§ **Directions**:
Please print, exactly as written, the line containing "(328.77 s to 329.77 s)" and each line after it through the end of the material; pictures stay out.

=-=-=

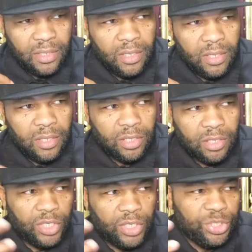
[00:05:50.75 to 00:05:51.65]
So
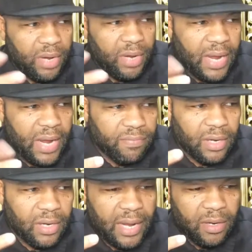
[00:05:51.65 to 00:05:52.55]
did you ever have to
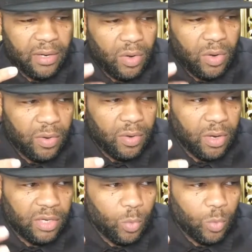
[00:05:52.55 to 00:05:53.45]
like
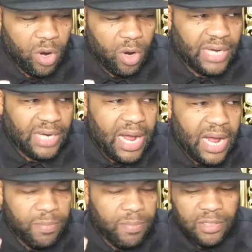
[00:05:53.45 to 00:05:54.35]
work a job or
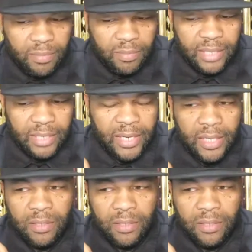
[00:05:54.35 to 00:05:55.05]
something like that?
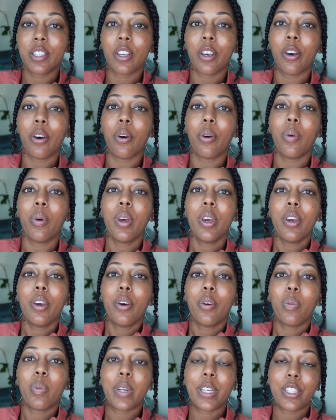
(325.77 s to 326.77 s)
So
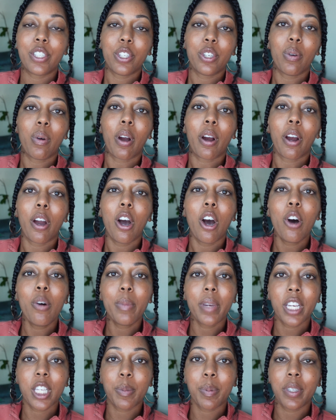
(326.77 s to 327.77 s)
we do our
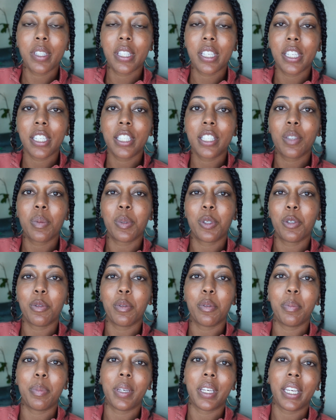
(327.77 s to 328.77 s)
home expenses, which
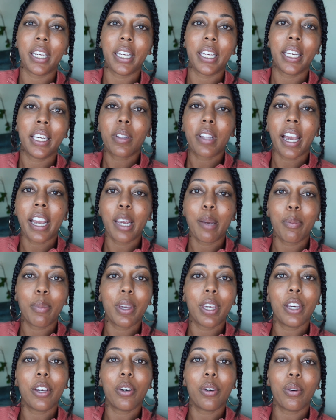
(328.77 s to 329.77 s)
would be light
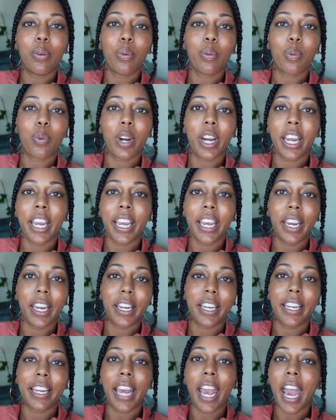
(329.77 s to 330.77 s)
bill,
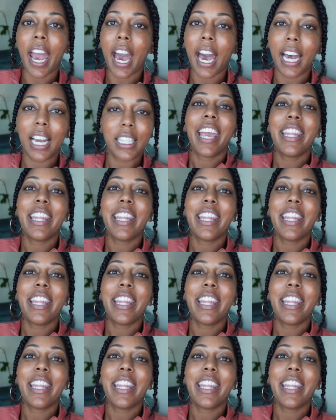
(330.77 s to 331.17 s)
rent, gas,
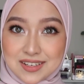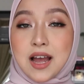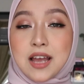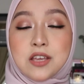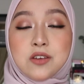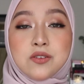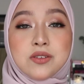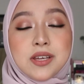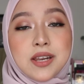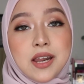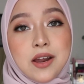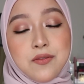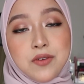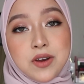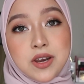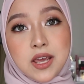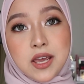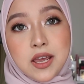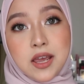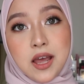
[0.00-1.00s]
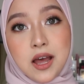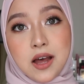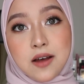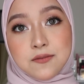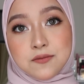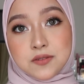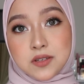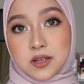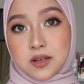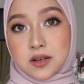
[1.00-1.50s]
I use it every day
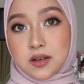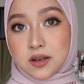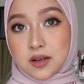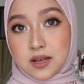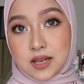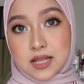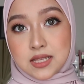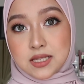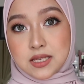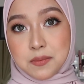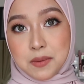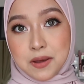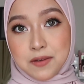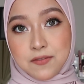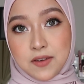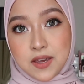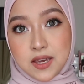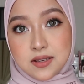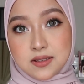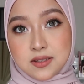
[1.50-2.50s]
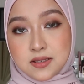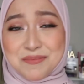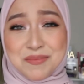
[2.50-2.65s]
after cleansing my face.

=-=-=

§ **Final answer**:
(328.77 s to 329.77 s)
would be light
(329.77 s to 330.77 s)
bill,
(330.77 s to 331.17 s)
rent, gas,
[0.00-1.00s]
[1.00-1.50s]
I use it every day
[1.50-2.50s]
[2.50-2.65s]
after cleansing my face.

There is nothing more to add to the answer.